*** Begin section ***
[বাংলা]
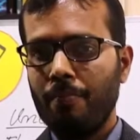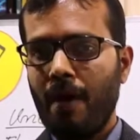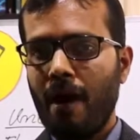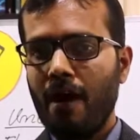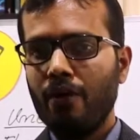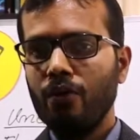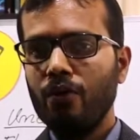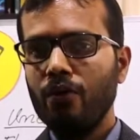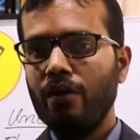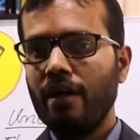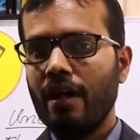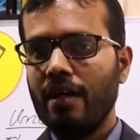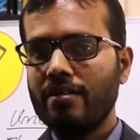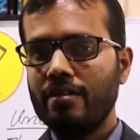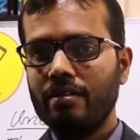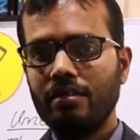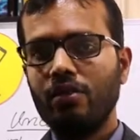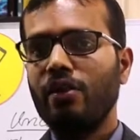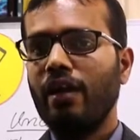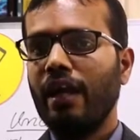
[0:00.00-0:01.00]
বারো
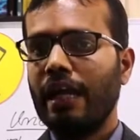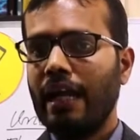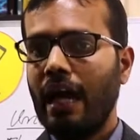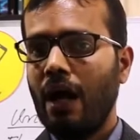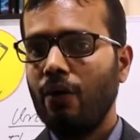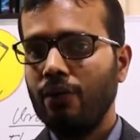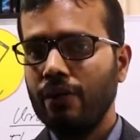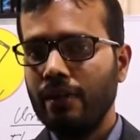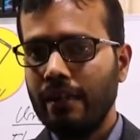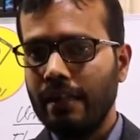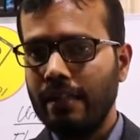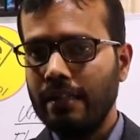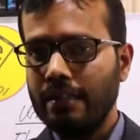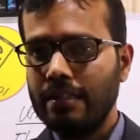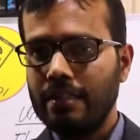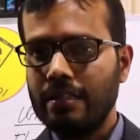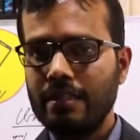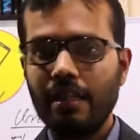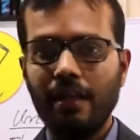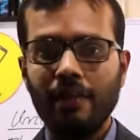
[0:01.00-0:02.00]
ক্যাটাগরির নাউন নিয়ে
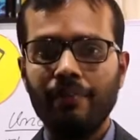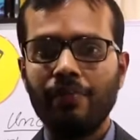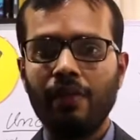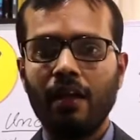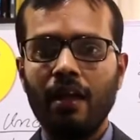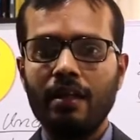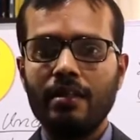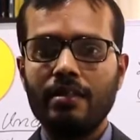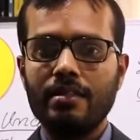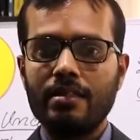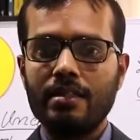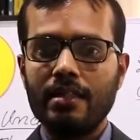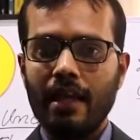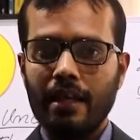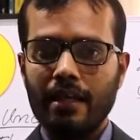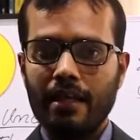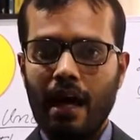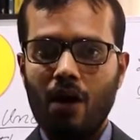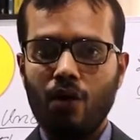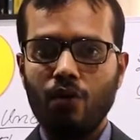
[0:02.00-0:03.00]
আসছি যে
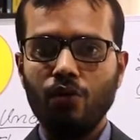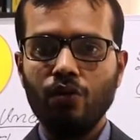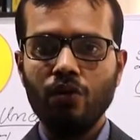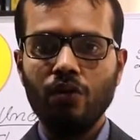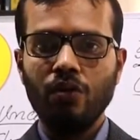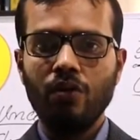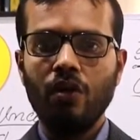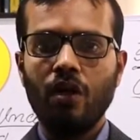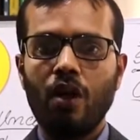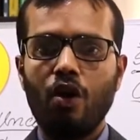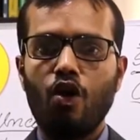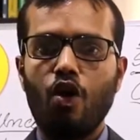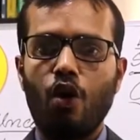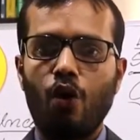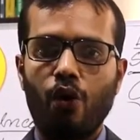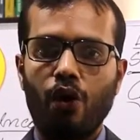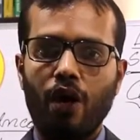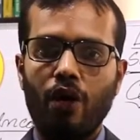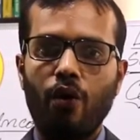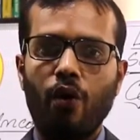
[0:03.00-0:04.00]
নাউন
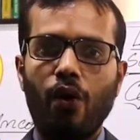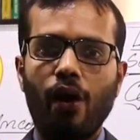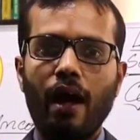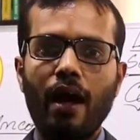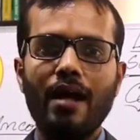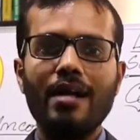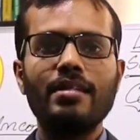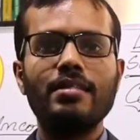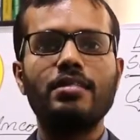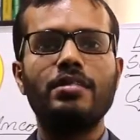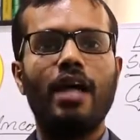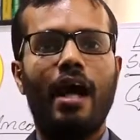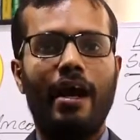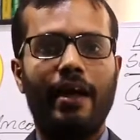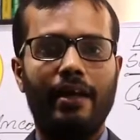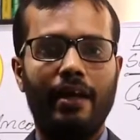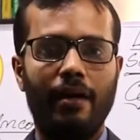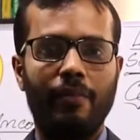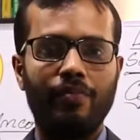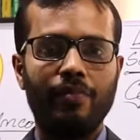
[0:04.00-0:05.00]
গণনা করা
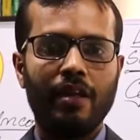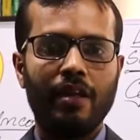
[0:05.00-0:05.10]
যায় না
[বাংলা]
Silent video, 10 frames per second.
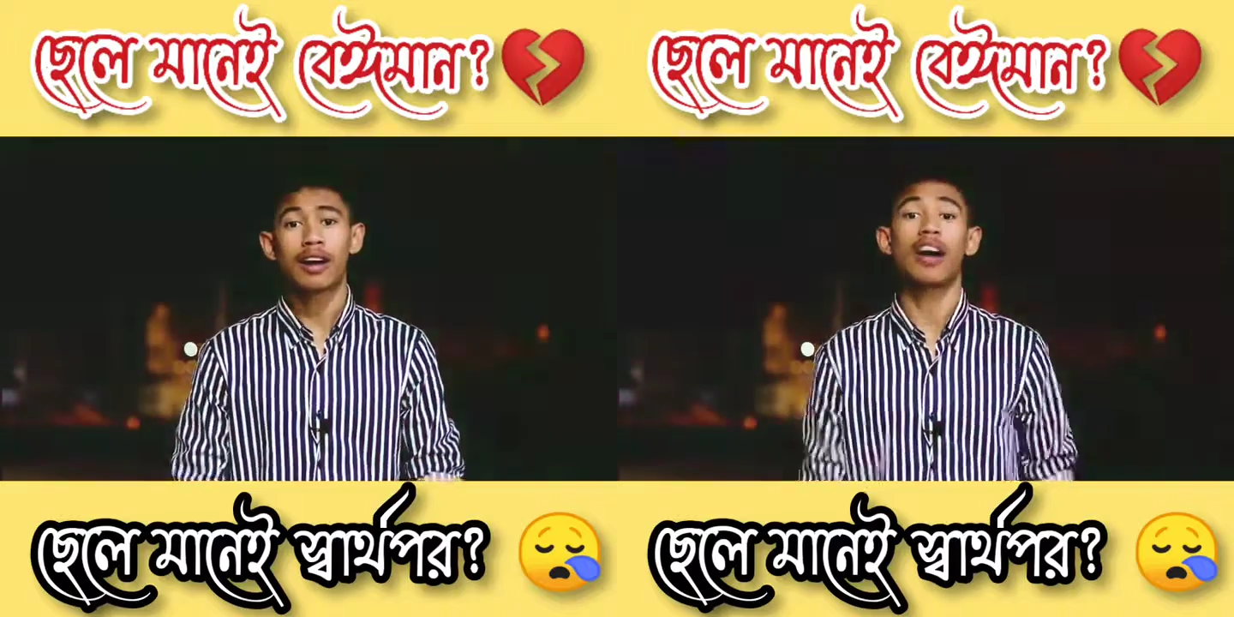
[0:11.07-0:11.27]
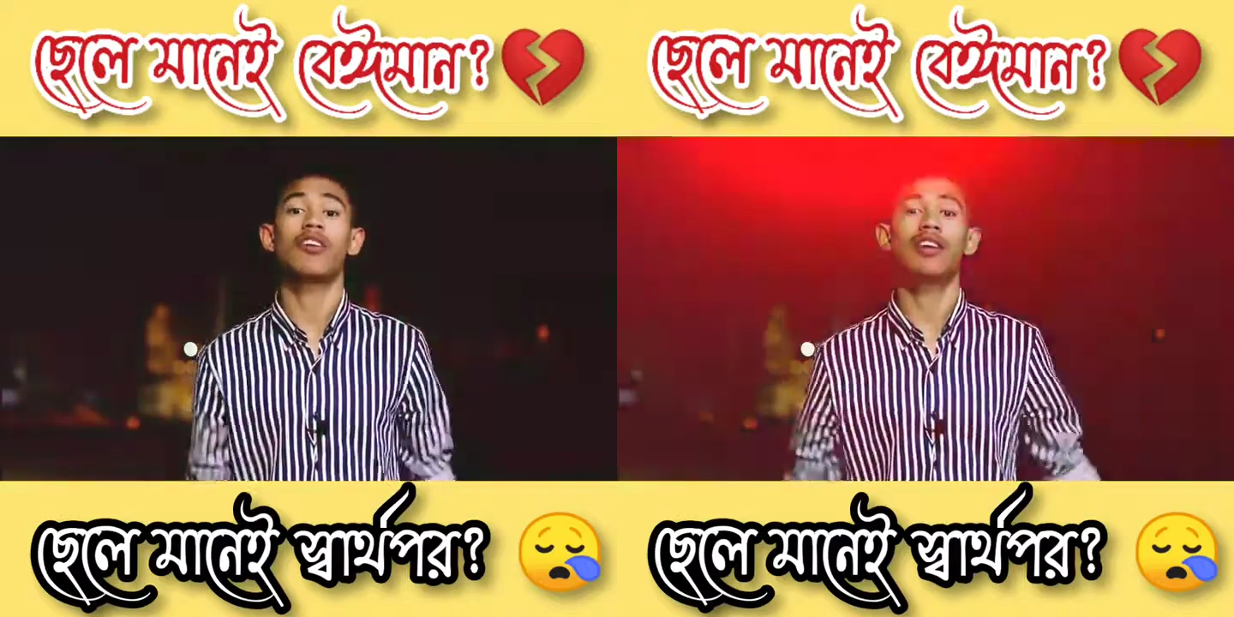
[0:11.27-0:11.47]

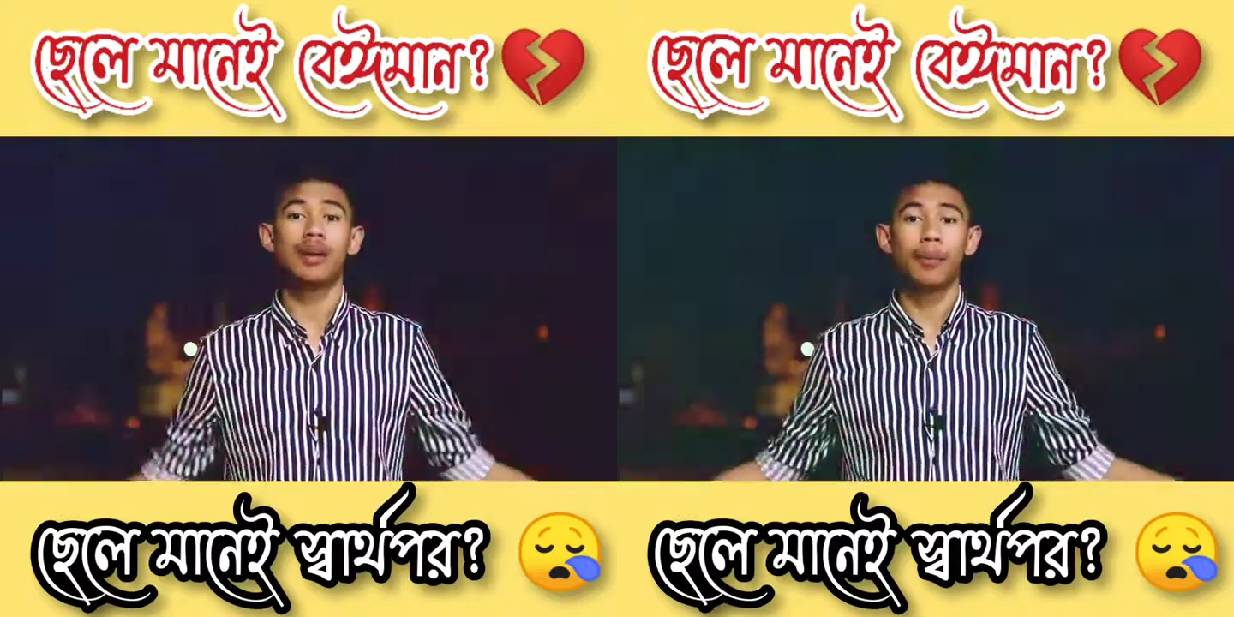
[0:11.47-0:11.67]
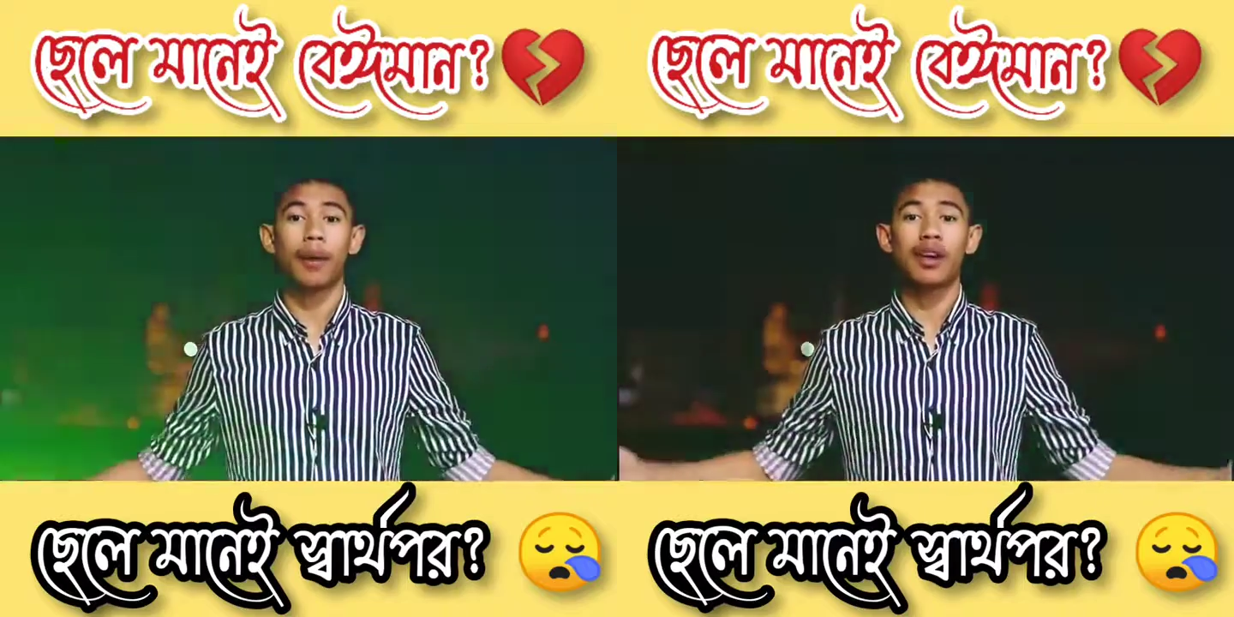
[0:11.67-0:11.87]
কারণ
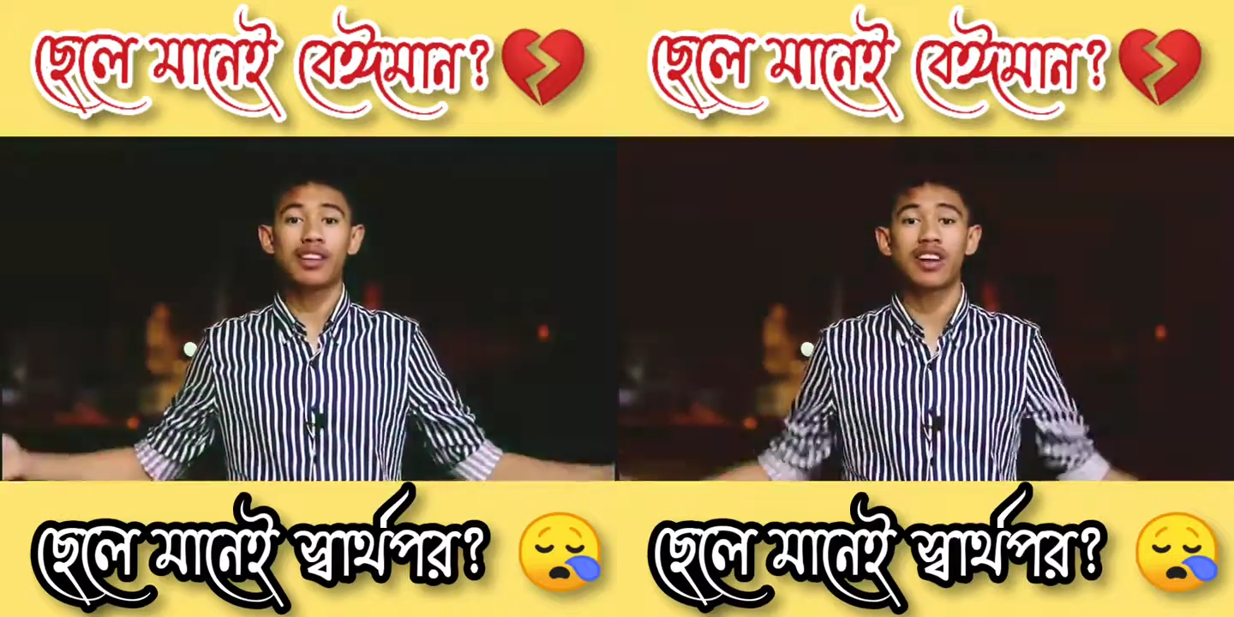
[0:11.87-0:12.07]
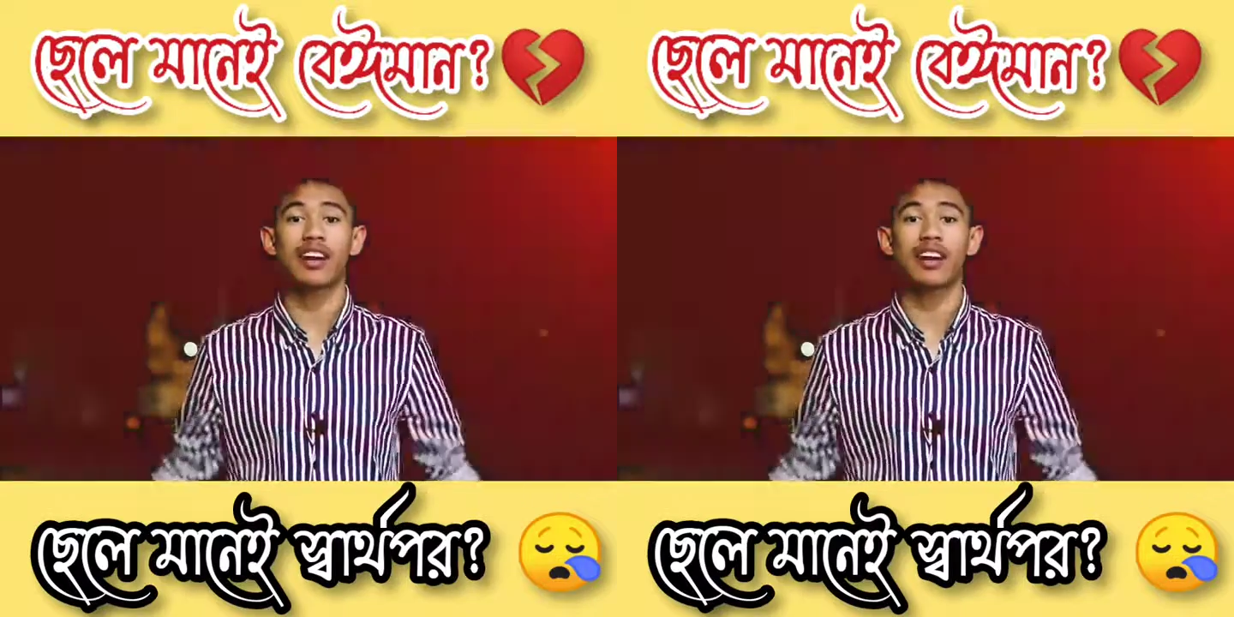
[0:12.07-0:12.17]
নিজের ফ্যামিলির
*** End section ***
# [Task details]
Your copy should hold exactly the lines from the line containing "[0:02.00-0:03.00]" through the last line of the listing above, both included, and no pictures.

# [Output for this task]
[0:02.00-0:03.00]
আসছি যে
[0:03.00-0:04.00]
নাউন
[0:04.00-0:05.00]
গণনা করা
[0:05.00-0:05.10]
যায় না
[বাংলা]
Silent video, 10 frames per second.
[0:11.07-0:11.27]
[0:11.27-0:11.47]

[0:11.47-0:11.67]
[0:11.67-0:11.87]
কারণ
[0:11.87-0:12.07]
[0:12.07-0:12.17]
নিজের ফ্যামিলির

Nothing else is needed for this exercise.